Commissary patrons worldwide save thousands of dollars annually on their grocery bills. Customers can use manufacturer's coupons to save even more on their commissary purchases. As of 2024, annual sales were nearly $5 billion.

Surveys consistently rate the commissaries as one of the military's top non-pay benefits. Many young service families, particularly those stationed in high cost-of-living urban areas, could not make ends meet without the price savings provided by the commissaries.

In 2010, DeCA estimated that it saved patrons $2.7 billion and had an operations cost of $1.3 billion.
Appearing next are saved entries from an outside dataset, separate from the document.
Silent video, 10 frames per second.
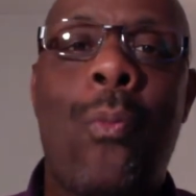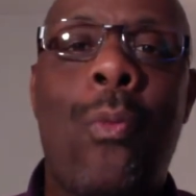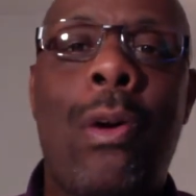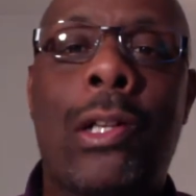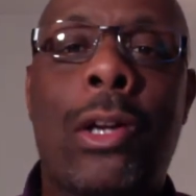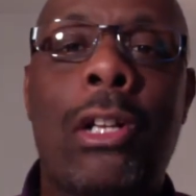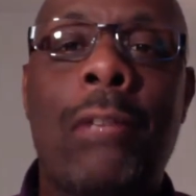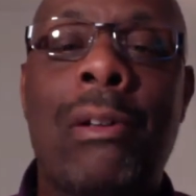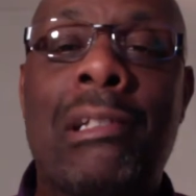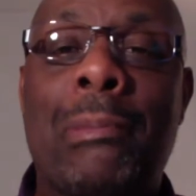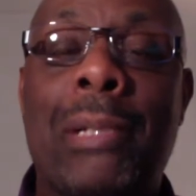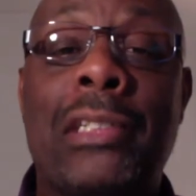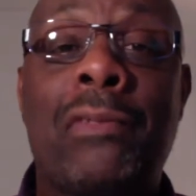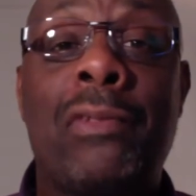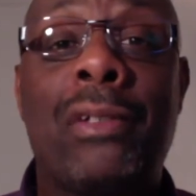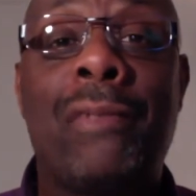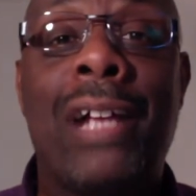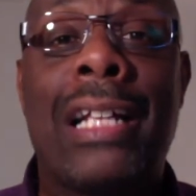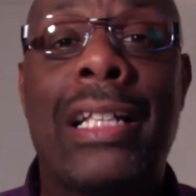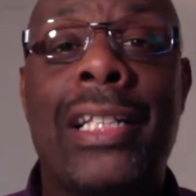Well, the early bird special for the
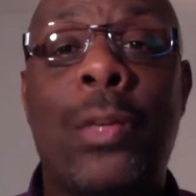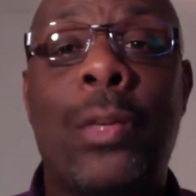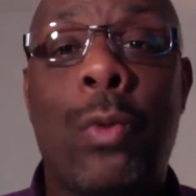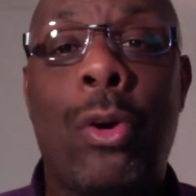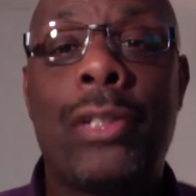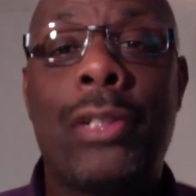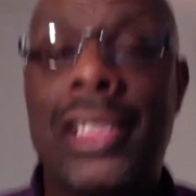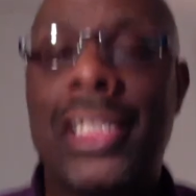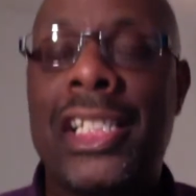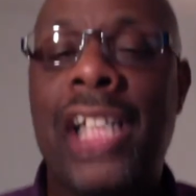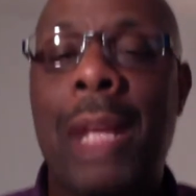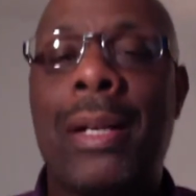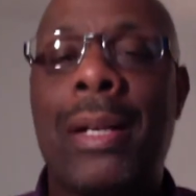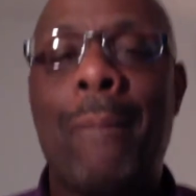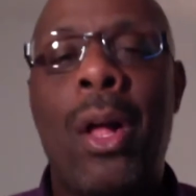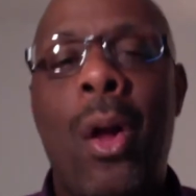fact that the World Success Summit,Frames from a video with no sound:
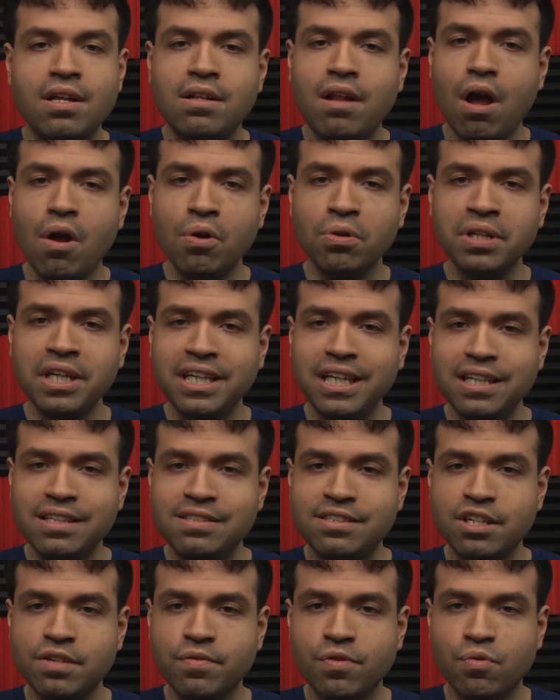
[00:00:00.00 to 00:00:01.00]
Not only can
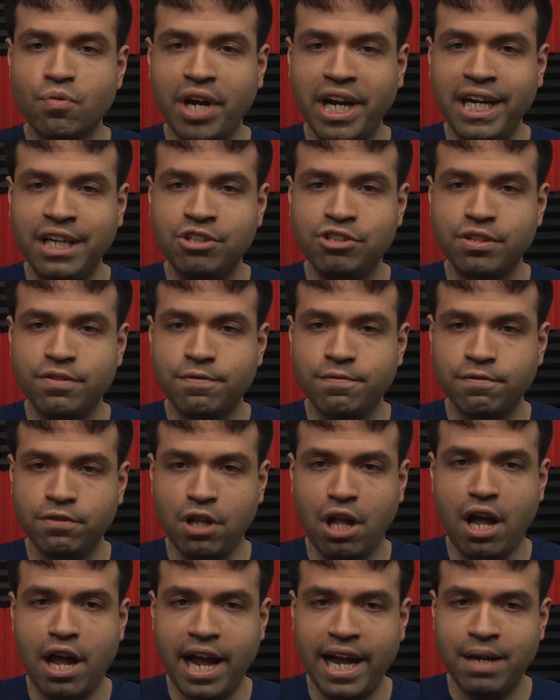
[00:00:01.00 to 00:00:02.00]
Silver Ranger
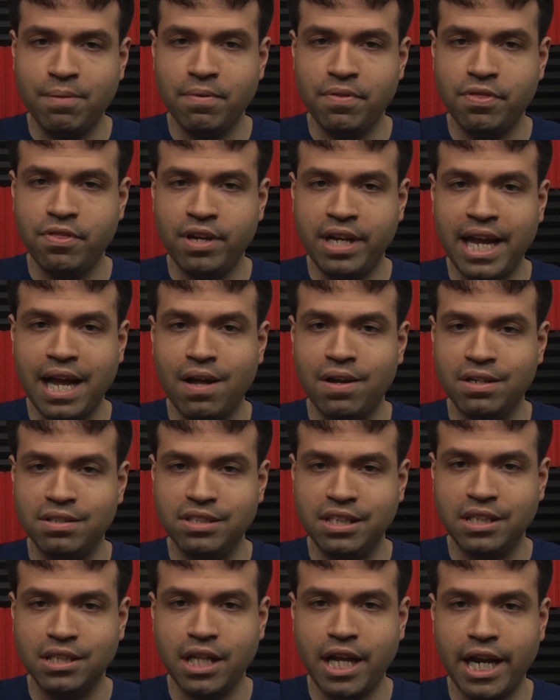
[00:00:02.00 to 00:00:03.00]
fly with the
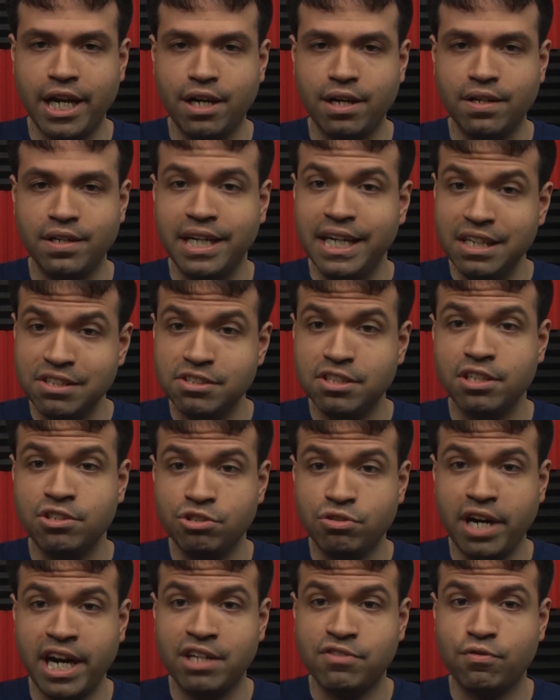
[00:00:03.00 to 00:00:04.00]
Galaxy Glider, his can
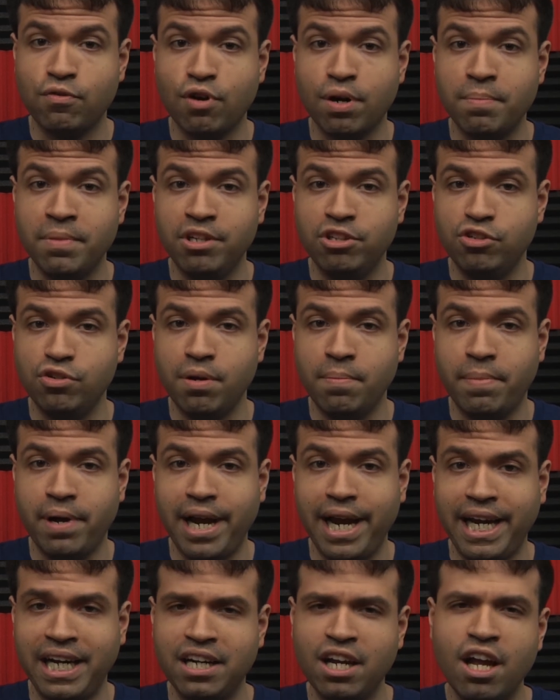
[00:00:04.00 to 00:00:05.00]
transform into a
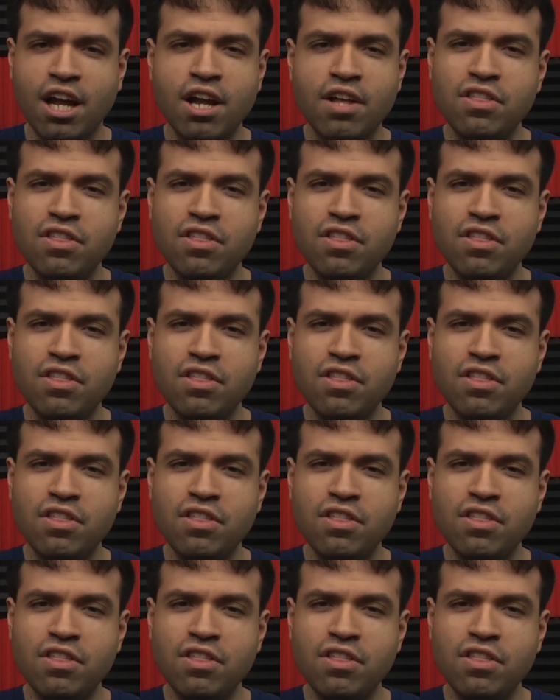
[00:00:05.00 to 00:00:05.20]
bike.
In March 2017, the United States Government Accountability Office (GAO) published a report with recommendations that DeCA update its methodology for calculating savings for patrons. As of August of that year, DeCA had implemented GAO's recommendations. However, a 2022 report by GAO found that the methodology to calculate the savings rate for commisaries outside the continental US (OCONUS) was unreliable. The report also found that DeCA was only able to achieve its goal savings rate due to the higher savings rate for OCONUS commissaries. As of 2025, GAO's recommendation to improve the OCONUS savings rate methodology had not been implemented. In 2024, DeCA estimated that it saved patrons $1.58 billion and had an operations cost of $1.7 billion, $1.5 billion of which was funded from appropriations.